Jason Hill (born February 20, 1985) is an American former professional football player who was a wide receiver in the National Football League (NFL). He was selected by the San Francisco 49ers in the third round of the 2007 NFL draft. He played college football at Washington State University.

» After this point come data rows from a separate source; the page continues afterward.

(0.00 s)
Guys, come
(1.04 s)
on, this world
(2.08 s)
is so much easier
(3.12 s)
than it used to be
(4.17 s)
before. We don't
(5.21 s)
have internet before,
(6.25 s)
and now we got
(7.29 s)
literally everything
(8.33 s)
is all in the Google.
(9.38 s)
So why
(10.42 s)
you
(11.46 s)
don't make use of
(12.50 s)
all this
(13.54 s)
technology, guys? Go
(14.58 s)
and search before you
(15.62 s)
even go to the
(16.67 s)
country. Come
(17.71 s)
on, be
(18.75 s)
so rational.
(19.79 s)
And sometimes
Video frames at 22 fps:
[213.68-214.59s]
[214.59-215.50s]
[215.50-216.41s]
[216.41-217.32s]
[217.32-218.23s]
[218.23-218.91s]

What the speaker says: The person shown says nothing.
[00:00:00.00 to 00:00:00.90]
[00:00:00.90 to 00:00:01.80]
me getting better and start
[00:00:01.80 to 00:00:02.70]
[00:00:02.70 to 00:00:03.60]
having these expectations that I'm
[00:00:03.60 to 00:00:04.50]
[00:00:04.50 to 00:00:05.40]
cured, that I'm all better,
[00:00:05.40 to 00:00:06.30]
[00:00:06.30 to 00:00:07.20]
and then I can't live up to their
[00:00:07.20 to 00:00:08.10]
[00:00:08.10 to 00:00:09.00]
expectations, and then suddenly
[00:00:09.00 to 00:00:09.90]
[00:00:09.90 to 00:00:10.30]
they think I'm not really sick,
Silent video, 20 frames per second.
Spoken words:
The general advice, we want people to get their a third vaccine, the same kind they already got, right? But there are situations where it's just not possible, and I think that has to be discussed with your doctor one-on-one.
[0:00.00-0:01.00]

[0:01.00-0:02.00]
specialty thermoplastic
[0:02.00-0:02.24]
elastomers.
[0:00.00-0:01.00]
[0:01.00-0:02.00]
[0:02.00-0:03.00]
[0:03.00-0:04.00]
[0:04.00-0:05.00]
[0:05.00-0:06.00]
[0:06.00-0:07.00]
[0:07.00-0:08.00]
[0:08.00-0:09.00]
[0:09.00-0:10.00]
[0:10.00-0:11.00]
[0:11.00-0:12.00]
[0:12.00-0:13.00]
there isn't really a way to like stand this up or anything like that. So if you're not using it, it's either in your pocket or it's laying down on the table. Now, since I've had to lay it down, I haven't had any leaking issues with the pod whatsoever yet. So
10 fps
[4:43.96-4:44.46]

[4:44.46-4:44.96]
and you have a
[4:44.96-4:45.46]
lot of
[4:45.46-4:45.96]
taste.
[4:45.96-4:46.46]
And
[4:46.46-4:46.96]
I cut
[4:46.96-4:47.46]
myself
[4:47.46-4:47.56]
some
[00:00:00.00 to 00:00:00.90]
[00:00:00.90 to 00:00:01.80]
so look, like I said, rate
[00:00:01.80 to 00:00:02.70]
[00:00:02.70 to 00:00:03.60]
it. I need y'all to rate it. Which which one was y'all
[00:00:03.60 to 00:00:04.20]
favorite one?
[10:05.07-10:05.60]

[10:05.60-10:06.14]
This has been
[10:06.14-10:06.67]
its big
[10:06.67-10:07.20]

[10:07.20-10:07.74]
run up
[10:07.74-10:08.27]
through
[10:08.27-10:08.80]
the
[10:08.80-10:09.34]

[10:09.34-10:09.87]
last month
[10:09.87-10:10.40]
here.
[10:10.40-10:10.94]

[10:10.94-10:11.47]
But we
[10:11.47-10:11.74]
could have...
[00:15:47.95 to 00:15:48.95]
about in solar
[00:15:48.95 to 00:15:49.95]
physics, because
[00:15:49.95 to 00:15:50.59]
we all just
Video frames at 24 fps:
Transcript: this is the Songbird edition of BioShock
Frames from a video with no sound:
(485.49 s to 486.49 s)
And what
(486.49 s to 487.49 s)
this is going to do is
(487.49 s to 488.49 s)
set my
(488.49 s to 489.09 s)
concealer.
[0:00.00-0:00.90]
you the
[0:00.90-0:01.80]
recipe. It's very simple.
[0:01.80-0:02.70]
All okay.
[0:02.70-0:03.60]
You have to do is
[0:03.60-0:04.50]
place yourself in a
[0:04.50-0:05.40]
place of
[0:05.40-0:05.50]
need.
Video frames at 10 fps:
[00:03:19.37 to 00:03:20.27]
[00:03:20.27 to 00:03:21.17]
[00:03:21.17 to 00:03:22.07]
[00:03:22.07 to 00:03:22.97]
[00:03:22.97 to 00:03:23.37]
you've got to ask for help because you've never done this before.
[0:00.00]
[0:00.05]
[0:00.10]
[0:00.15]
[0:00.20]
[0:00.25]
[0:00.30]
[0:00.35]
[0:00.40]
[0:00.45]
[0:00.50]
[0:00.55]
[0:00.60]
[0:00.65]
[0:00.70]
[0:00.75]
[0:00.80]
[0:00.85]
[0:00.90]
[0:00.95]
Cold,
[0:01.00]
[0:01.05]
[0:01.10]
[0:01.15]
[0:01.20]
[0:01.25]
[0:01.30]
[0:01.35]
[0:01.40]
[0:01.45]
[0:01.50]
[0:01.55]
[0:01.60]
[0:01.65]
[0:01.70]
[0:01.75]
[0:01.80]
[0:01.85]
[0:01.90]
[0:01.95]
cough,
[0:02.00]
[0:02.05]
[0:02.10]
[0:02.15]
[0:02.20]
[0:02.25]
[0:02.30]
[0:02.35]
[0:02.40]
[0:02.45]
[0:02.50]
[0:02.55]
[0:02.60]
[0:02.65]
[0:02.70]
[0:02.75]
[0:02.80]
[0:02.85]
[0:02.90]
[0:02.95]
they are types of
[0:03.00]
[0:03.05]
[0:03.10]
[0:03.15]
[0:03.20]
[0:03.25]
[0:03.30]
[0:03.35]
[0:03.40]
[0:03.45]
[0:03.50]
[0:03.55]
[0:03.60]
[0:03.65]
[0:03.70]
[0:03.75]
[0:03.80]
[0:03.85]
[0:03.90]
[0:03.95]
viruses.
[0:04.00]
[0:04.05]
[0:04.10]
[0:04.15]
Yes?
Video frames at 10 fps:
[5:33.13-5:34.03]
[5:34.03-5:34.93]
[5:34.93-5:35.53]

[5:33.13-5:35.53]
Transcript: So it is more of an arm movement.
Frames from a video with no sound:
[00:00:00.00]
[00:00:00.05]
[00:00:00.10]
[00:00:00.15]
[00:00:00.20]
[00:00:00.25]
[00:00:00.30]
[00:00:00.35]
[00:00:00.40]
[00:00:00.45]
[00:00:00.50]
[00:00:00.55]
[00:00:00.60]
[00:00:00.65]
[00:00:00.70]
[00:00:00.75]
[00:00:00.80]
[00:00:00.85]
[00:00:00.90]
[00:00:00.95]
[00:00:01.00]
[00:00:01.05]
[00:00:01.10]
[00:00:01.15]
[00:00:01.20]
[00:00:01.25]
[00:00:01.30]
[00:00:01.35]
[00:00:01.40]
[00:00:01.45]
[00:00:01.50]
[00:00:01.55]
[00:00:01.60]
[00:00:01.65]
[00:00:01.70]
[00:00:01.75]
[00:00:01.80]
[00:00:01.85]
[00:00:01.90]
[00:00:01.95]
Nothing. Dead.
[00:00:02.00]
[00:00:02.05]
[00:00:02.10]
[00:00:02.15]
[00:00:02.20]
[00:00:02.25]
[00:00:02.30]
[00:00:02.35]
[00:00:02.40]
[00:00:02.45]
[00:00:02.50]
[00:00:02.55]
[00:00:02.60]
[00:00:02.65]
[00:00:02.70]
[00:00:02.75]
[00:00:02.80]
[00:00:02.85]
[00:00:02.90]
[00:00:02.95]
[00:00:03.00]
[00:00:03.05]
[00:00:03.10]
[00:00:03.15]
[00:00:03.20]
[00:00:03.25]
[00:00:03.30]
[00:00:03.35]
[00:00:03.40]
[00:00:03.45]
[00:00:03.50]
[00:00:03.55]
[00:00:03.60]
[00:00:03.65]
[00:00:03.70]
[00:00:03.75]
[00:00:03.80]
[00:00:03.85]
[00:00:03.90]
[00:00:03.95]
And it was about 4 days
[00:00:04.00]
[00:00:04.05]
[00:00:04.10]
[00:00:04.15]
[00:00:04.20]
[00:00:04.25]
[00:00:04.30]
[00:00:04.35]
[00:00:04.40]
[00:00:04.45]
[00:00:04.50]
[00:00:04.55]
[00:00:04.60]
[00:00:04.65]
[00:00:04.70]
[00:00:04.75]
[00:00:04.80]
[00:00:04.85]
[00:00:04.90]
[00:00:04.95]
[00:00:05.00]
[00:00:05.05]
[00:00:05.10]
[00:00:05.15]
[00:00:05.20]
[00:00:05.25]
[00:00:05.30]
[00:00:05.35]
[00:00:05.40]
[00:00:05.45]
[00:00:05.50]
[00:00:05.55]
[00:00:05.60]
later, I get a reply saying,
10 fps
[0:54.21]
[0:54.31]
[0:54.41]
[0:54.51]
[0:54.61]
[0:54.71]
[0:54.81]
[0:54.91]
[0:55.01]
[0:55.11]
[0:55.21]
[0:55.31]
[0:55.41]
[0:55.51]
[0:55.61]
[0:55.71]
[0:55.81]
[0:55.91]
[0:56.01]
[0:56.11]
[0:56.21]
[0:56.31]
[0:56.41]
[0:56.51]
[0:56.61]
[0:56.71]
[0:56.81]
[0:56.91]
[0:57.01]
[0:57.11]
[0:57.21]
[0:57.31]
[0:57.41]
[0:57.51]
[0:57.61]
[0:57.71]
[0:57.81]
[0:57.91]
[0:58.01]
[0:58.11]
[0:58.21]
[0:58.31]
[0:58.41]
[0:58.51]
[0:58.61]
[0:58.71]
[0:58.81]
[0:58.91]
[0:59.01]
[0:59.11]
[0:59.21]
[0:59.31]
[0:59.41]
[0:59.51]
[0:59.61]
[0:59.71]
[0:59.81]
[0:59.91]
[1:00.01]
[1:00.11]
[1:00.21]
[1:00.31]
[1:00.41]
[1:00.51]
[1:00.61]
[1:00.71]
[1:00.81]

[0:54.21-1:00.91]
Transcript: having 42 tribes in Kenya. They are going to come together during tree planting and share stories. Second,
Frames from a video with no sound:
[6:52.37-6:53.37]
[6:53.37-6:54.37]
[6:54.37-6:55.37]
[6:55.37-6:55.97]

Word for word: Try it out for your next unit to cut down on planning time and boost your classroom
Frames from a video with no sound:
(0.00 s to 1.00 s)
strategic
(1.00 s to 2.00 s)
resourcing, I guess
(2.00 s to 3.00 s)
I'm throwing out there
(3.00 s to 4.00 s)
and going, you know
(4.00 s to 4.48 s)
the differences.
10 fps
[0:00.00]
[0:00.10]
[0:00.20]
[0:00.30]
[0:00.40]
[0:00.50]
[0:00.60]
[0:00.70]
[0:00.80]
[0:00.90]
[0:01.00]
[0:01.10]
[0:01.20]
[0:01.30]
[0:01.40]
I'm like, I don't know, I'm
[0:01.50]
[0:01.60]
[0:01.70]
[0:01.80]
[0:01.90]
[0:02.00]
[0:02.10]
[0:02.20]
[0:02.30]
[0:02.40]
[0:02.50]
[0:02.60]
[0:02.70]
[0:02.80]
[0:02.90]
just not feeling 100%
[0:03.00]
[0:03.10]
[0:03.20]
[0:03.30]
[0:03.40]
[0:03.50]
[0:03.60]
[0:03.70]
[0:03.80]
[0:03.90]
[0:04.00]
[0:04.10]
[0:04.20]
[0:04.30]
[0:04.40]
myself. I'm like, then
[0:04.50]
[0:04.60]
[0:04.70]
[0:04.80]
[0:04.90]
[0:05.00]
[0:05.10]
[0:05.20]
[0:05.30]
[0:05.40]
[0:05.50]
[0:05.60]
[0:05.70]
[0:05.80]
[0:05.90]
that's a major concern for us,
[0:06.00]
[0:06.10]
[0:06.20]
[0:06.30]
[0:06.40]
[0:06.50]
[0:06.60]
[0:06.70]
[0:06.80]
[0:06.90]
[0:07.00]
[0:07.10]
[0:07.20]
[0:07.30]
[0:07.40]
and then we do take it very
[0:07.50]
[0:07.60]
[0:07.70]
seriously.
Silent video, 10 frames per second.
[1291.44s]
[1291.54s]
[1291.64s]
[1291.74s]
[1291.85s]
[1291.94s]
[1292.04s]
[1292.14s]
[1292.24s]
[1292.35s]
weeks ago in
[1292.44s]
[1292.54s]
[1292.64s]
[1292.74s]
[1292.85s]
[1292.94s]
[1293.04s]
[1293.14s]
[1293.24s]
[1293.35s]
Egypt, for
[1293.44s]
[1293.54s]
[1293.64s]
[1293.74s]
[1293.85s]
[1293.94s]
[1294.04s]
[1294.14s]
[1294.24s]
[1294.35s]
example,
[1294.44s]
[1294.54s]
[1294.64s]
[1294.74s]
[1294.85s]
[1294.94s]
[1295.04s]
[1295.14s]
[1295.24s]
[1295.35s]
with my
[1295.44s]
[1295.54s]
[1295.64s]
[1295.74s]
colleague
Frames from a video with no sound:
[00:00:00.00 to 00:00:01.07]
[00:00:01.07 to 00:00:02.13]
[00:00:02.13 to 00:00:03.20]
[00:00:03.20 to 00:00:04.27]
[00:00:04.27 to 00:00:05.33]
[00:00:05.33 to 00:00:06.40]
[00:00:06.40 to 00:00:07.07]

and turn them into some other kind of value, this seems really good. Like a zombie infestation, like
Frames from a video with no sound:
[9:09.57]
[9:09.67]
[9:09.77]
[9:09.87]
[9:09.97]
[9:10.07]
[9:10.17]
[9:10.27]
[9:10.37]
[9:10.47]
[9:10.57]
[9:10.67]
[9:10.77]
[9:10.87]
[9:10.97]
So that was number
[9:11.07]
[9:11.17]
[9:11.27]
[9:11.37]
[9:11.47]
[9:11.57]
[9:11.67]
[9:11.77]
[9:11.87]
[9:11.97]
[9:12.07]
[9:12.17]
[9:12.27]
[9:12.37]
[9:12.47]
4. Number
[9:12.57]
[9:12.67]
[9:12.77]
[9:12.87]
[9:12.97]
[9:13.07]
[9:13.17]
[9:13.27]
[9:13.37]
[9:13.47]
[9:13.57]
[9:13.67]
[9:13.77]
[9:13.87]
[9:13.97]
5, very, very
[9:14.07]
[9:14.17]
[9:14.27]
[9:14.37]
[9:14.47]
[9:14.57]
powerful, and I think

He was also a member of the Jacksonville Jaguars, Denver Broncos, and New York Jets.

==Early life==
Hill graduated from Sacred Heart Cathedral in San Francisco in 2003. He played both football and basketball, and was the runner-up for the 2003 San Francisco Player of the Year Award by the San Francisco Examiner. San Francisco 49ers (2013) cornerback Eric Andrew Wright, who attended rival Archbishop Riordan High School, won the award.

==College career==
Hill played collegiately at Washington State University. In his last three seasons (2004–2006), he recorded 32 touchdown catches, breaking the school career-record of 22 set by Hugh Campbell (1960–62), and tying for second on the Pac-10's all-time list. His 2,704 career receiving yards broke Campbell's former school career-record of 2,452, and his 148 career receptions rank second in school history behind Campbell's 176. He majored in sociology.

==Professional career==

Pre-draft measurables
| Height | Weight | Arm length | Hand span | 40-yard dash | 10-yard split | 20-yard split | 20-yard shuttle | Three-cone drill | Vertical jump | Broad jump |
| 6 ft 0+1⁄2 in (1.84 m) | 204 lb (93 kg) | 32+3⁄4 in (0.83 m) | 9+5⁄8 in (0.24 m) | 4.38 s | 1.53 s | 2.51 s | 4.22 s | 7.02 s | 37.0 in (0.94 m) | 10 ft 3 in (3.12 m) |
All values from NFL Combine

===San Francisco 49ers===
Hill was selected in the third round of the 2007 NFL draft by the San Francisco 49ers, his hometown team. At the 2007 NFL Combine, Hill ran a 4.32 in the 40-yard dash, making him the second-fastest receiver in the draft behind Yamon Figurs (4.30). Hill played sparingly in his rookie year with the 49ers, appearing in only five games due to lingering hamstring and groin injuries. He finished the season with one reception for six yards and four special teams tackles.

In 2008, Hill came on strong in the second half of the season when Shaun Hill replaced J. T. O'Sullivan as the 49ers starting quarterback. He finished the season with 30 catches for 317 yards and two touchdowns. Hill again played sparingly in 2009, being inactive for most of the first half of the season. His best game was in Week 10 against the Tennessee Titans, when he caught 4 passes for 50 yards and two touchdowns. He finished the season with 9 catches for 90 yards and two touchdowns. After the 2010 preseason Hill was one of the players to be cut during final cuts. On September 14, Hill was re-signed by the 49ers due to injured Ted Ginn Jr. Hill was released by the team on November 16.

===Jacksonville Jaguars===
On November 17, 2010, he was claimed off waivers by the Jacksonville Jaguars. The Jaguars waived Hill on November 30, 2011, despite him being their second leading receiver.

===Denver Broncos===
Hill signed with the Denver Broncos on February 15, 2012. He was released by the team on August 31, 2012.

===New York Jets===
Hill was signed by the New York Jets on October 3, 2012, after Santonio Holmes was placed on injured reserve due to a Lisfranc injury. He was released on October 27, 2012, to make room for Hayden Smith's call-up from the practice squad. On November 6, 2012, he was re-signed by the Jets. Hill was waived on November 20, 2012, with a non-football injury designation, a claim which Hill disputes.